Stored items
━━━━━━━━━━
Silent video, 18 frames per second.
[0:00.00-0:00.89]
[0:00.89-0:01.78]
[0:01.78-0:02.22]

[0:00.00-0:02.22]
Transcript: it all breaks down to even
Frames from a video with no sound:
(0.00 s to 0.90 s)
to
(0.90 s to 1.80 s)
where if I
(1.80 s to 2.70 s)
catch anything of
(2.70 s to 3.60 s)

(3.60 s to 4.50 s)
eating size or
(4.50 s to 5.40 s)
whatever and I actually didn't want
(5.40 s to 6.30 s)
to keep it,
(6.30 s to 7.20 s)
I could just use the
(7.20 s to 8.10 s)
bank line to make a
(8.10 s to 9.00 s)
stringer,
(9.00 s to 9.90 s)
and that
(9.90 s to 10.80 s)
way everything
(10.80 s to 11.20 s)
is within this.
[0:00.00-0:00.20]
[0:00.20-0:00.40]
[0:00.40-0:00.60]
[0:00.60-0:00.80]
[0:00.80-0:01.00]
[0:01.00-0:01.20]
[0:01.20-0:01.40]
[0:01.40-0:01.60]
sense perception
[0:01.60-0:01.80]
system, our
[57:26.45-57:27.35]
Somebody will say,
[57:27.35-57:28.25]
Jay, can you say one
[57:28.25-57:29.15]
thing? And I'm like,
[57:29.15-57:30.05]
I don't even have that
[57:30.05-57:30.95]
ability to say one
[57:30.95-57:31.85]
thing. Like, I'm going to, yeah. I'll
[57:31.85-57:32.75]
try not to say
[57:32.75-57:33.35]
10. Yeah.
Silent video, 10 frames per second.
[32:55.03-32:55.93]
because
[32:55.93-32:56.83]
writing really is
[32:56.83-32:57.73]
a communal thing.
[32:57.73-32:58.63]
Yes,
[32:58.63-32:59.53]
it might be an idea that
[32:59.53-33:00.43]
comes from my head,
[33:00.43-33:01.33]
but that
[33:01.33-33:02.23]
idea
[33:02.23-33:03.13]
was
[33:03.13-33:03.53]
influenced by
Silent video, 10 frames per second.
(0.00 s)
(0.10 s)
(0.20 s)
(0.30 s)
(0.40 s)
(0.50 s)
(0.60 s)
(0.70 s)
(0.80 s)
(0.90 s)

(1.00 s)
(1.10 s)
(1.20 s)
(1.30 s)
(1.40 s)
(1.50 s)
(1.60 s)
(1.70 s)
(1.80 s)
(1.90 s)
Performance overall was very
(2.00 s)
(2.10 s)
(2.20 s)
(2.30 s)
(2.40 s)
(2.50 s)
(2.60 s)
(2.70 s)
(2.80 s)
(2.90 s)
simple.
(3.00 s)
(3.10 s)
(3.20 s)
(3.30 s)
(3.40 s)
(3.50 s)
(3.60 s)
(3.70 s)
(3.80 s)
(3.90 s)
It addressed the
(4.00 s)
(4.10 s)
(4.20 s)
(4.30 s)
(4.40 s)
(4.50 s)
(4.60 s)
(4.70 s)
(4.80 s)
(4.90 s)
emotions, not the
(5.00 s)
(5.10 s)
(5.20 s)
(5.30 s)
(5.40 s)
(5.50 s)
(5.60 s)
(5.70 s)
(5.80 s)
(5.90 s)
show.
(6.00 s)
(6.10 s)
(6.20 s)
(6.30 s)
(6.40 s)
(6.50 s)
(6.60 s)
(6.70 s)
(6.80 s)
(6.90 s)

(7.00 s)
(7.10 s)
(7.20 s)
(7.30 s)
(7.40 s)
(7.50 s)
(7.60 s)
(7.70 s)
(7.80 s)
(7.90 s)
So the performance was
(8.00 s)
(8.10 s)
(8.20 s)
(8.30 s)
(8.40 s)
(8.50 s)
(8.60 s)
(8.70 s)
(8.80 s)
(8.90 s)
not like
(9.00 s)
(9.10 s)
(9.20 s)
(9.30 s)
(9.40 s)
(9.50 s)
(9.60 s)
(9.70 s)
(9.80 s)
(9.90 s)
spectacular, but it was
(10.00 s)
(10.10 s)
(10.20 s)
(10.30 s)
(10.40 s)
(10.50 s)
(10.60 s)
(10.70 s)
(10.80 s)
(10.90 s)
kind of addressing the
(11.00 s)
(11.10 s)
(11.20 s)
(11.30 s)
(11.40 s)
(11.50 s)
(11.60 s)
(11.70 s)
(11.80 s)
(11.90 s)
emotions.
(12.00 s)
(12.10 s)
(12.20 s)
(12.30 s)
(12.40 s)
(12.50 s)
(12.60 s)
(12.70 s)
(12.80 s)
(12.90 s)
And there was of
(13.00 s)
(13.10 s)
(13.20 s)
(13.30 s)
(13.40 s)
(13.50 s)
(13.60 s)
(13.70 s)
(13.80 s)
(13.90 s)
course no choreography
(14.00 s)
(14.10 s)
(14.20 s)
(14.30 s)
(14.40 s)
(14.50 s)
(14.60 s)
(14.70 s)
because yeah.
━━━━━━━━━━
■ What the task asks:
Copy out each line of the data where the string "video" appears.

■ Answer space:
Silent video, 18 frames per second.
Frames from a video with no sound:
Silent video, 10 frames per second.
Silent video, 10 frames per second.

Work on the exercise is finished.